* Exercise directions
Drop every image, then reproduce the data exactly as given.

* Available data
■ ■ ■ ■ ■

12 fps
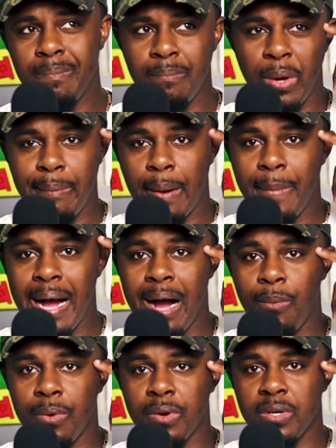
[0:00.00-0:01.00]
make my
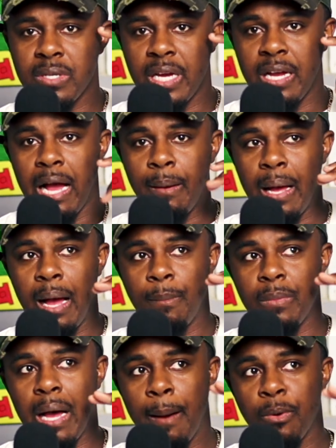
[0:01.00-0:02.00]
mind work. Like I,
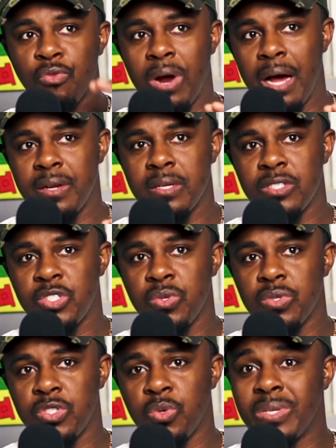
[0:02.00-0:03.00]
I'm I'm grounded
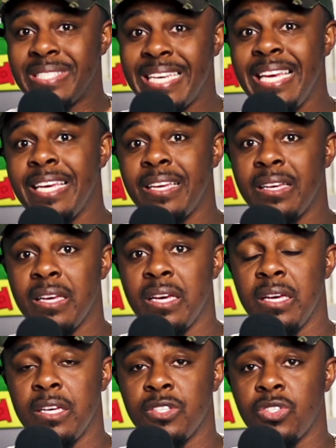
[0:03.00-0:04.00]
to to a T.
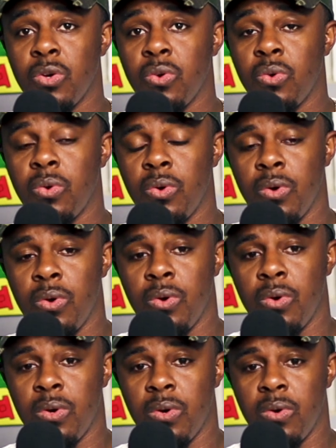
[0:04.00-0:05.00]
So
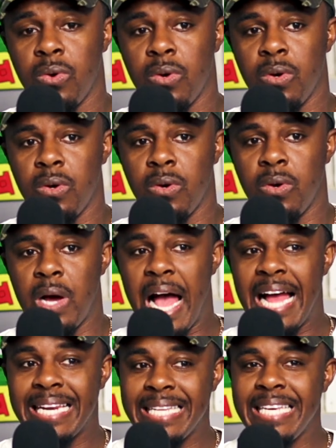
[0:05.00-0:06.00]

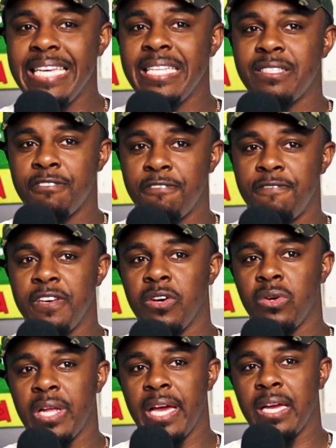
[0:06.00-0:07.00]
I need to
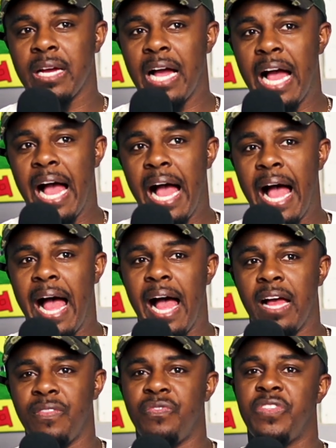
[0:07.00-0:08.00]
feel like
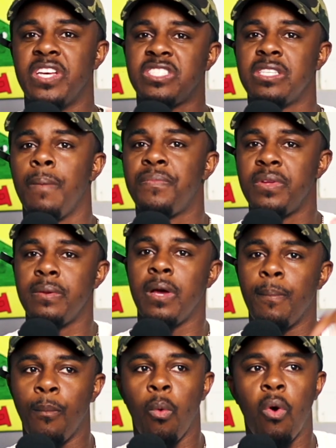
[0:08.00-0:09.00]
there's something
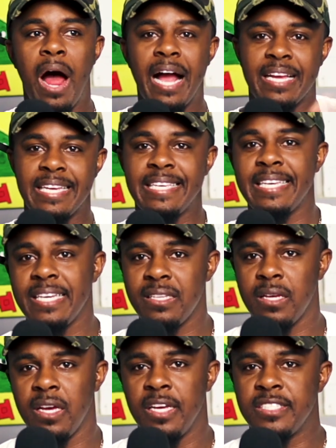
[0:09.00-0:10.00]
more I can
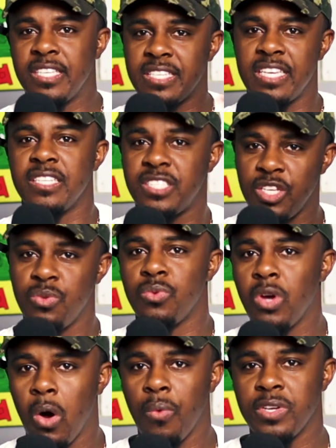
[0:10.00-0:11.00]
get to continue
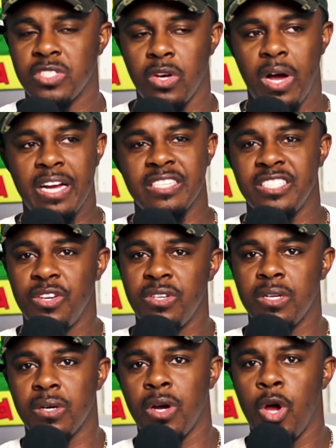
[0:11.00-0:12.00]
going. So I
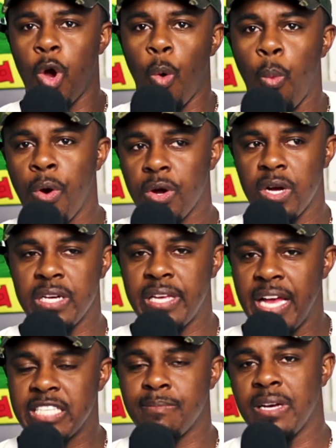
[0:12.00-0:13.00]
continue to work
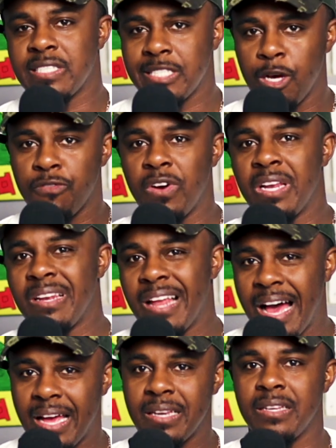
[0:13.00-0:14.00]
against myself a
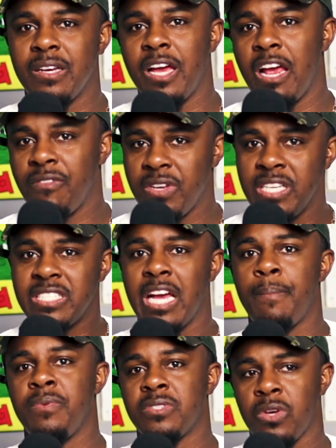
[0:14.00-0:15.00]
lot every, each
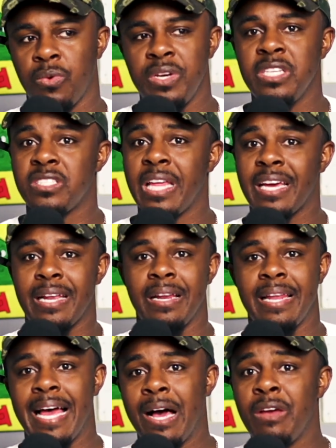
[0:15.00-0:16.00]
episode, each thinking
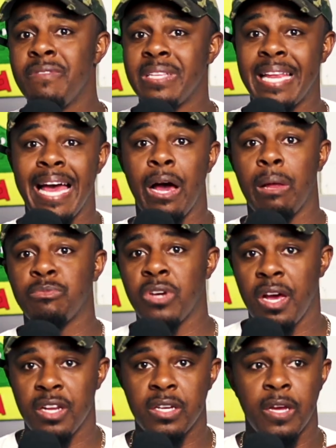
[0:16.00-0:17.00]
out loud. Even now, I'm
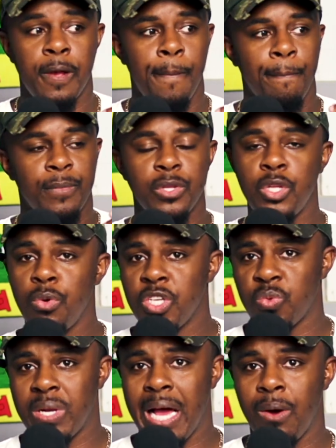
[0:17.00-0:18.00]
trying to do
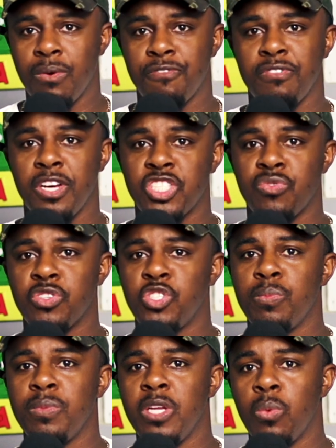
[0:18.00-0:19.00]
this without flustering
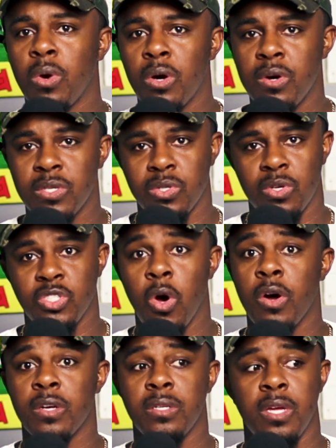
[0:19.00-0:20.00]
too many words or
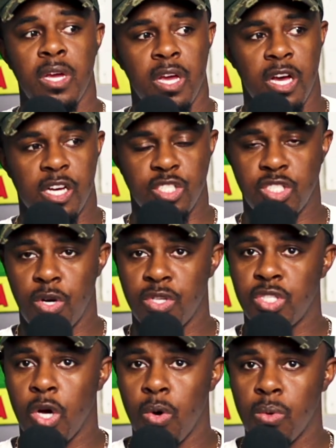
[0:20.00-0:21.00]
talking a certain
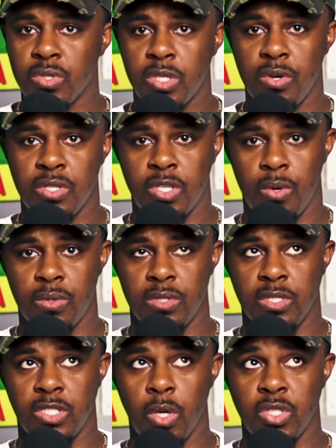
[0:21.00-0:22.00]
tone, certain turn,
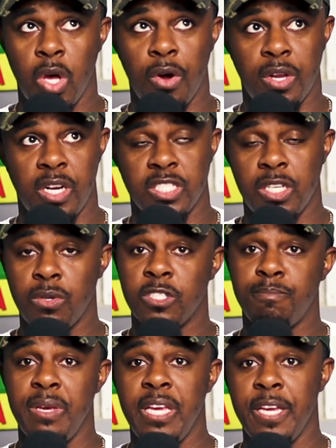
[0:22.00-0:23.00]
so talking in a certain
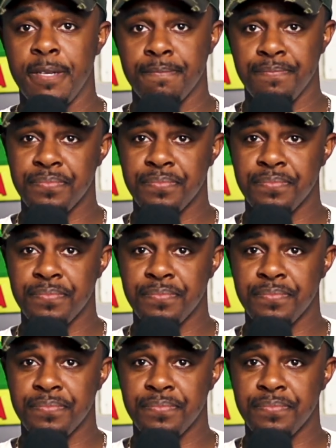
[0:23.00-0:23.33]
speed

■ ■ ■ ■ ■

* Exercise result
12 fps
[0:00.00-0:01.00]
make my
[0:01.00-0:02.00]
mind work. Like I,
[0:02.00-0:03.00]
I'm I'm grounded
[0:03.00-0:04.00]
to to a T.
[0:04.00-0:05.00]
So
[0:05.00-0:06.00]

[0:06.00-0:07.00]
I need to
[0:07.00-0:08.00]
feel like
[0:08.00-0:09.00]
there's something
[0:09.00-0:10.00]
more I can
[0:10.00-0:11.00]
get to continue
[0:11.00-0:12.00]
going. So I
[0:12.00-0:13.00]
continue to work
[0:13.00-0:14.00]
against myself a
[0:14.00-0:15.00]
lot every, each
[0:15.00-0:16.00]
episode, each thinking
[0:16.00-0:17.00]
out loud. Even now, I'm
[0:17.00-0:18.00]
trying to do
[0:18.00-0:19.00]
this without flustering
[0:19.00-0:20.00]
too many words or
[0:20.00-0:21.00]
talking a certain
[0:21.00-0:22.00]
tone, certain turn,
[0:22.00-0:23.00]
so talking in a certain
[0:23.00-0:23.33]
speed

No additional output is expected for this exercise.